Voici ce que dit James March. Et voilà un test que bien peu de nos dirigeants seraient capables de réussir ?

Compléments :

  • March, James G., Weill, Thierry, Le leadership dans les organisations, Les presses de l’Ecole des Mines de Paris, 2003.
  • Ce qui me semble retrouver les idées de BARNARD, Chester, The Functions of the Executive, Harvard University Press, 2005.

L’étoffe des patrons

existe-t-il des facteurs particuliers qui seraient corrélés au futur succès d’un individu – en l’occurrence au fait de poursuivre une carrière prestigieuse ? malgré de nombreuses recherches, seuls deux facteurs semblent statistiquement significatifs : être né riche et mâle. March, James G., Weill, Thierry, Le leadership dans les organisations, Les presses de l’Ecole des Mines de Paris, 2003.

Cela fait passer les dirigeants pour des imbéciles. Ce avec quoi je ne suis pas d’accord.
De même que le roi de France subissait, dès sa naissance, une formation de roi de France qui le faisait jouer avec des modèles réduits de fortifications, ou lui apprenait a être un patron des arts, le dirigeant subit une formation de dirigeant. Ce qui compte n’est pas son QI, mais sa capacité à accomplir parfaitement l’infinité de rites sans gloire sans lesquels une organisation ne peut fonctionner. Ils sont d’ailleurs tellement médiocres que nous ne les voyons pas. Mais nous serions incapables de les célébrer correctement. 

Tous des imbéciles

Pourquoi prend-on les ingénieurs (des télécoms) pour de petites têtes ? se demande Hervé Kabla.
James March et Herbert Simon (Organizations) se sont eux aussi posé la question quand ils ont découvert que la théorie des organisations pensait qu’un groupe d’hommes est une machine : il obéit aux ordres.
Hypothèse fondamentale de la culture occidentale ? Nous prenons l’homme pour un benêt. Nous n’avons pas compris qu’il avait un intellect. Cela vient peut-être de notre individualisme. Nous pensons que nous connaissons la seule bonne solution.
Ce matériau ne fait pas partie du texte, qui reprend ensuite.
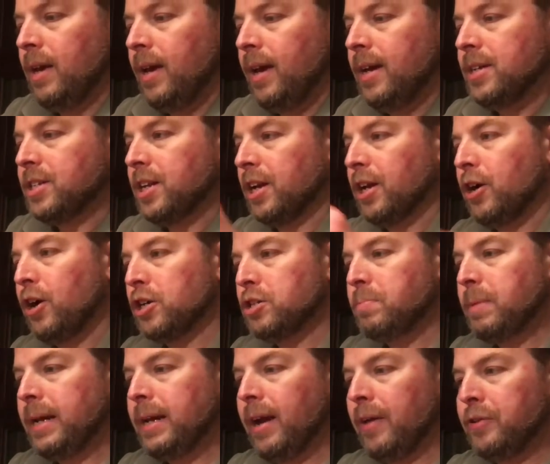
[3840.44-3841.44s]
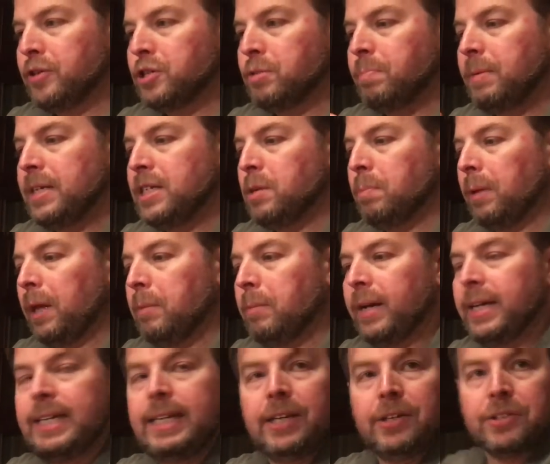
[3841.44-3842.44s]
It's going to cost me another speed to play
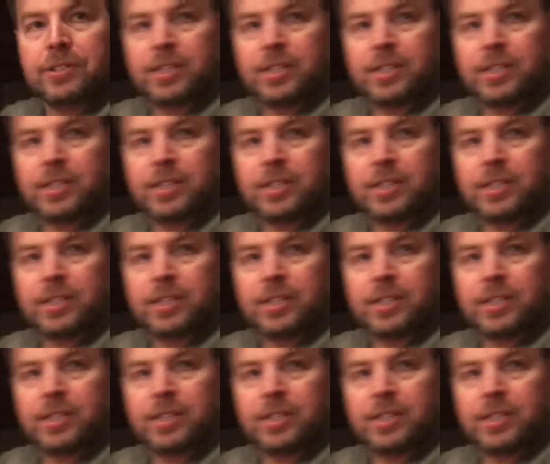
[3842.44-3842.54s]
my eagle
Ceux qui n’y adhèrent pas sont stupides et doivent être traités comme tels ? 

Homme multiple

Les modélisations économiques de l’homme le considéreraient comme 

une entité multi-systèmes (avec des objectifs conflictuels, une information réduite, etc.) et par conséquent le décideur doit être modélisé comme une organisation.

Ce qui semblerait expliquer pourquoi James March m’a suggéré de publier mes idées : j’avais justement fait cette hypothèse. (Qui, par ailleurs, s’oppose au modèle d’Herbert Simon, qui voit l’organisation comme un ensemble de moyens qui doivent satisfaire une fin.)
Compléments :
  • En tout cas, l’économie s’entête toujours à modéliser la société comme un ensemble d’individus, sans se rendre compte que des lois propres au groupe règlent ses comportements (cf. sociologie ou théorie de la complexité).